Ne zaman evime gelip, televizyonu açtığımda, malum kanalda kendilerini tarzlara sokup, anlamadığım,  bu neyin tarzıysa ve nerenin tarzıysa değişik değişik ne olduğu belirsiz kıyafetlerle bizim saf Anadolu kızlarımızın zihinlerinde köhneleşmiş tarzları empoze etmektedirler.
     
Bizlerin kimseyi örnek almamıza gerek yok. Eee peki, kime örnek almamız diyenlere bir örnek verelim.Kişinin kendisini beğendirmesi gereken yerin farkın da, nereden beklenti içine girilmesi gerektiğini bilen, ruhunu şıklaştırmak için bedeninden, dünyasından hatta evladından vazgeçmeyi göze alabilen. Burada ‘’şık’’; yukarıda, yerinde ve gereği gibi hareket etmek diye bahsettiğimiz ikinci anlamında.
     
7 Kasım 1877 gününün gece yarısında, bölge halkından olan Osmanlı vatandaşı Ermeni çeteleri Erzurum’un Aziziye Tabyası’na girdiler. Tabyayı koruyan Türk askerlerini öldürdüler.Arkadan gelen Rus askerleri, hiçbir mukavemetle karşılaşmaksızın tabyayı ele geçirdiler. Baskında yaralı olarak kurtulmayı başaran bir er, şehir merkezine ulaşıp kara haberi Erzurumlulara ulaştırdı.
     
Sabah ezanından hemen sonra minarelerden şehir halkına duyuru yapıldı.’’Moskof askeri Aziziye Tabyası’nı ele geçirdi.’’Bu haber Erzurum halkı tarafından, vatan savunması için emir telakki edildi. Silahı olan silahını, olmayanlar; balta, tırpan, kazma, kürek, sopa ve taşları ellerine alarak Tabya’ya doğru koşmaya başladı. Kadın erkek tüm halk yollara dökülmüştü. Koşanlar arasında erkeği cephede çarpışan bir tane taze gelin de vardı; Nene Hatun. Ağabeyi bir gün önce cepheden yaralı gelmiş ve kollarında can vermişti. Üç aylık bebeğini emzirmiş, ‘’Seni bana Allah verdi.

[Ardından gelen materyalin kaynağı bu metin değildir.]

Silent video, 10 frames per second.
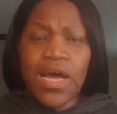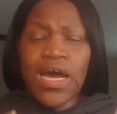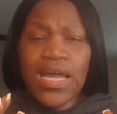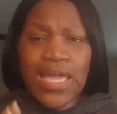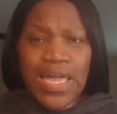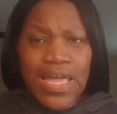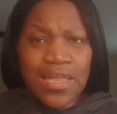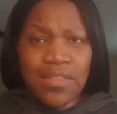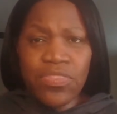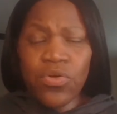
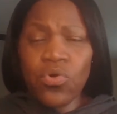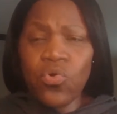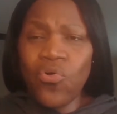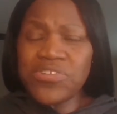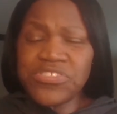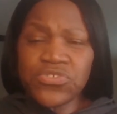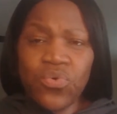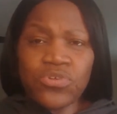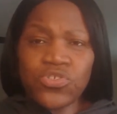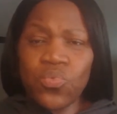Again, the course is
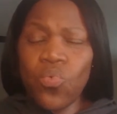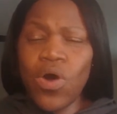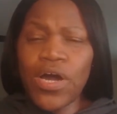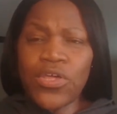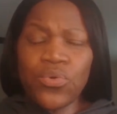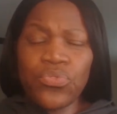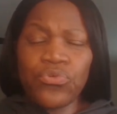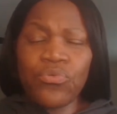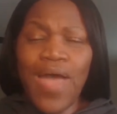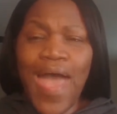going to walk you
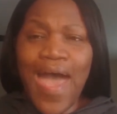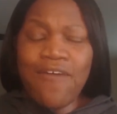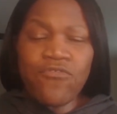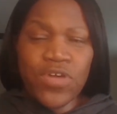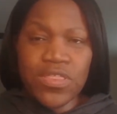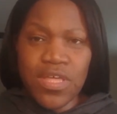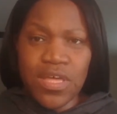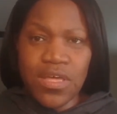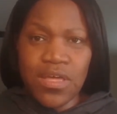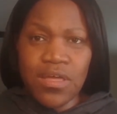through
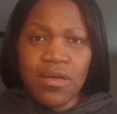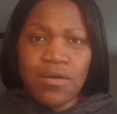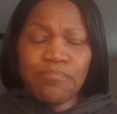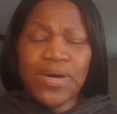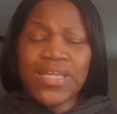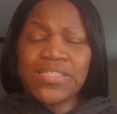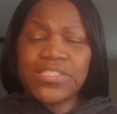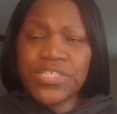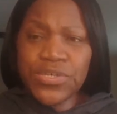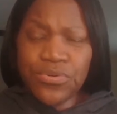everything. But
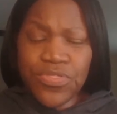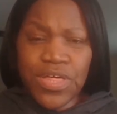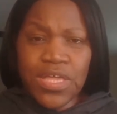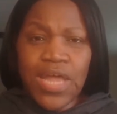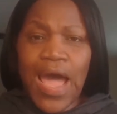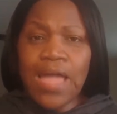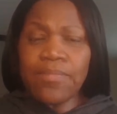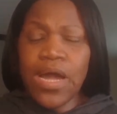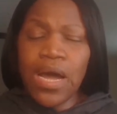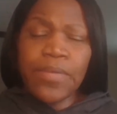until then, I am
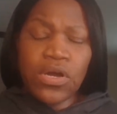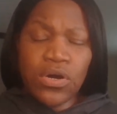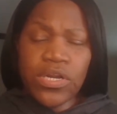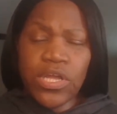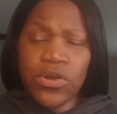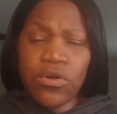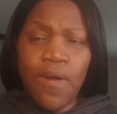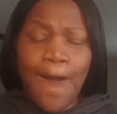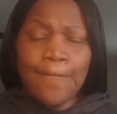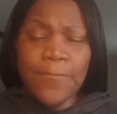coming on here
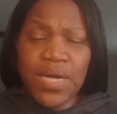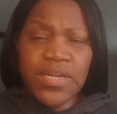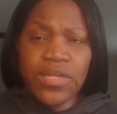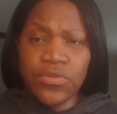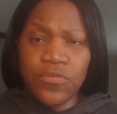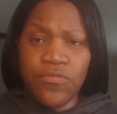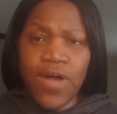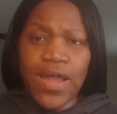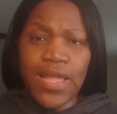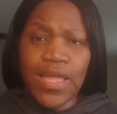Monday through
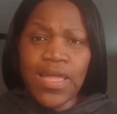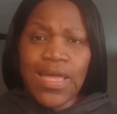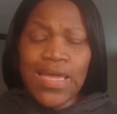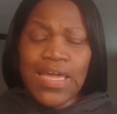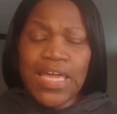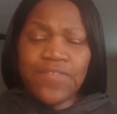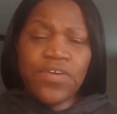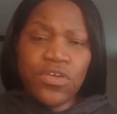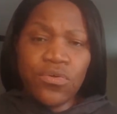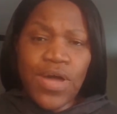Friday,
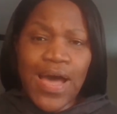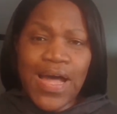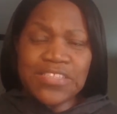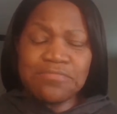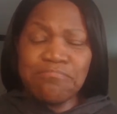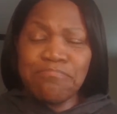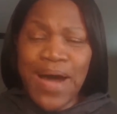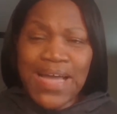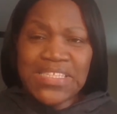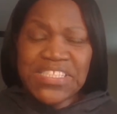giving you guys
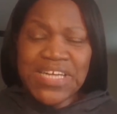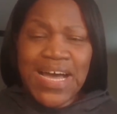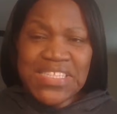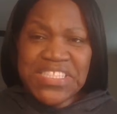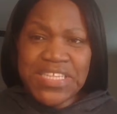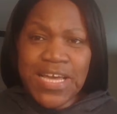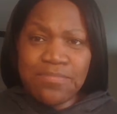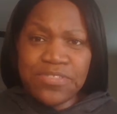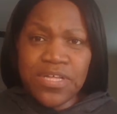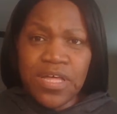bite-sized
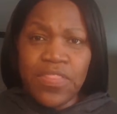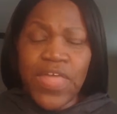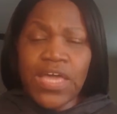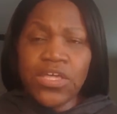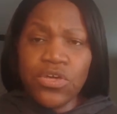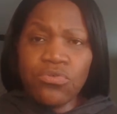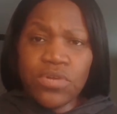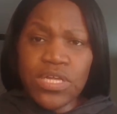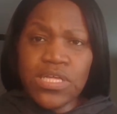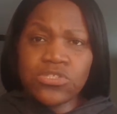steps that you
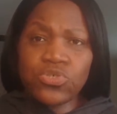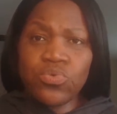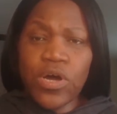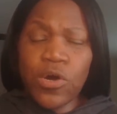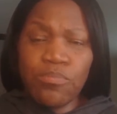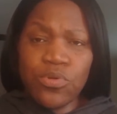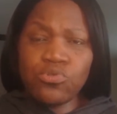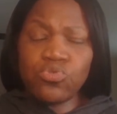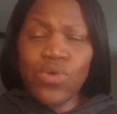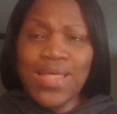need to help you
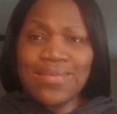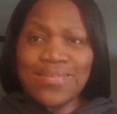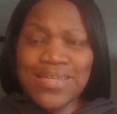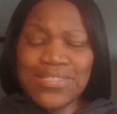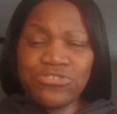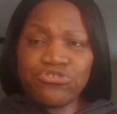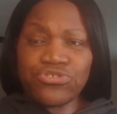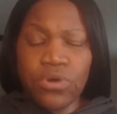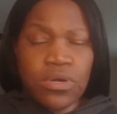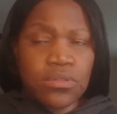to at least
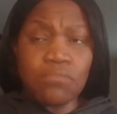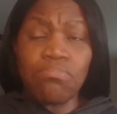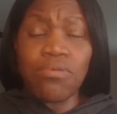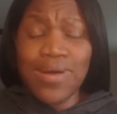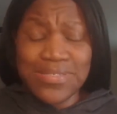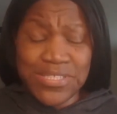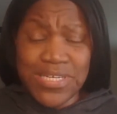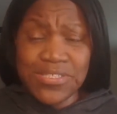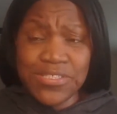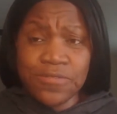start the
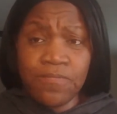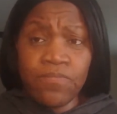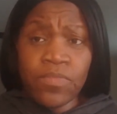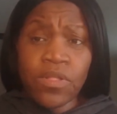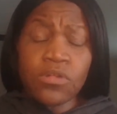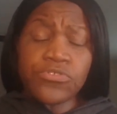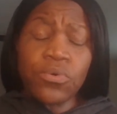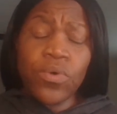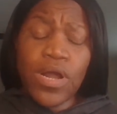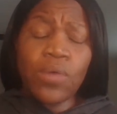process. So
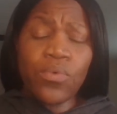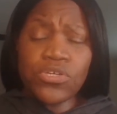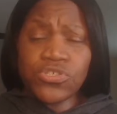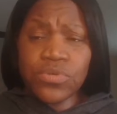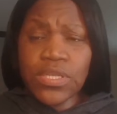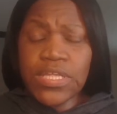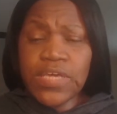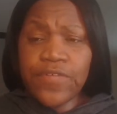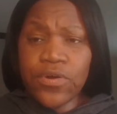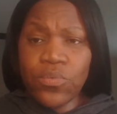what I want you to
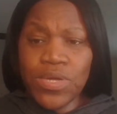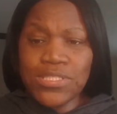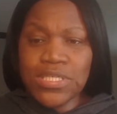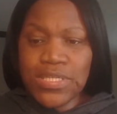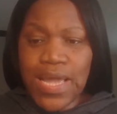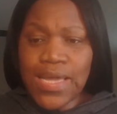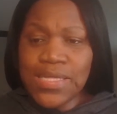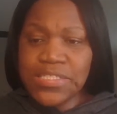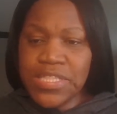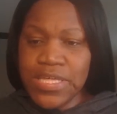leave here with today
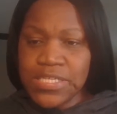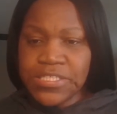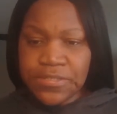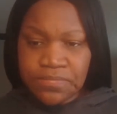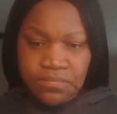is this.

Ben de O’na emanet ediyorum.’’diyerek vedalaştıktan sonra birkaç saat önce ölen ağabeyinin kasaturasını alarak sokağa fırlamıştı. Erzurumlular, ölüme gittiklerini bildikleri halde, Aziziye Tabyası’na doğru koşuyordu. Tabya’ya yerleşmiş olan Rus askerleri, gelenlere yaylım ateşi açtı. Ön sıradakiler o sırada şehit oldular. Arkadakiler, geri çekilmek yerine daha kararlı ve hızlı ileri atıldılar. Demir kapıları kırıp içeri girdiler. Boğaz boğaza savaş başladı. Mükemmel silahlarla donatılmış Moskof gavuru, baltalı, tırpanlı,  taşlı, sopalı  eğitimsiz halk arasında yarım saat dayanabildi. 2300 Moskof öldürülüp, Tabya geri alındı. Türkler, 1000 kadar şehit vermişlerdi.
       
Hemen yaralıların tedavisine başlandı. Nene Hatun da yaralılar arasındaydı. Fakat o yarasına aldırmıyor, evindeki bebeğini unutmuş, diğer yaralıların kanını durdurabilmek, yaralılarını sarmak için çırpınıyordu. Nene Hatun böyle bir ortamda tanındı ve saygı ile sevildi. O’nun vatan için gece başlayan mücadelesi tüm düşman Erzurum’dan kovuluncaya kadar devam etti. Erzurum’un her karış toprağında cephane taşıyarak, yaralılara hemşirelik yaparak yemek pişirerek, su dağıtarak, hizmetten hizmete koşarak destanlaştı.
       
Günümüz bazı hanımların, Nene Hatun’un arkasından topuklu ayakkabıları ile koşma çabası ve ojeli french yapılmış elleriyle tırnak törpüsü tutarak savaşma gayretleri, trajikomik bir karikatür konusu olur sanırım. Tabi dar kıyafetleri adım atmaya müsaade ederse. Bizim, geçmişimizin tarzları bize yeter.Başkalarına hiç hacet yok.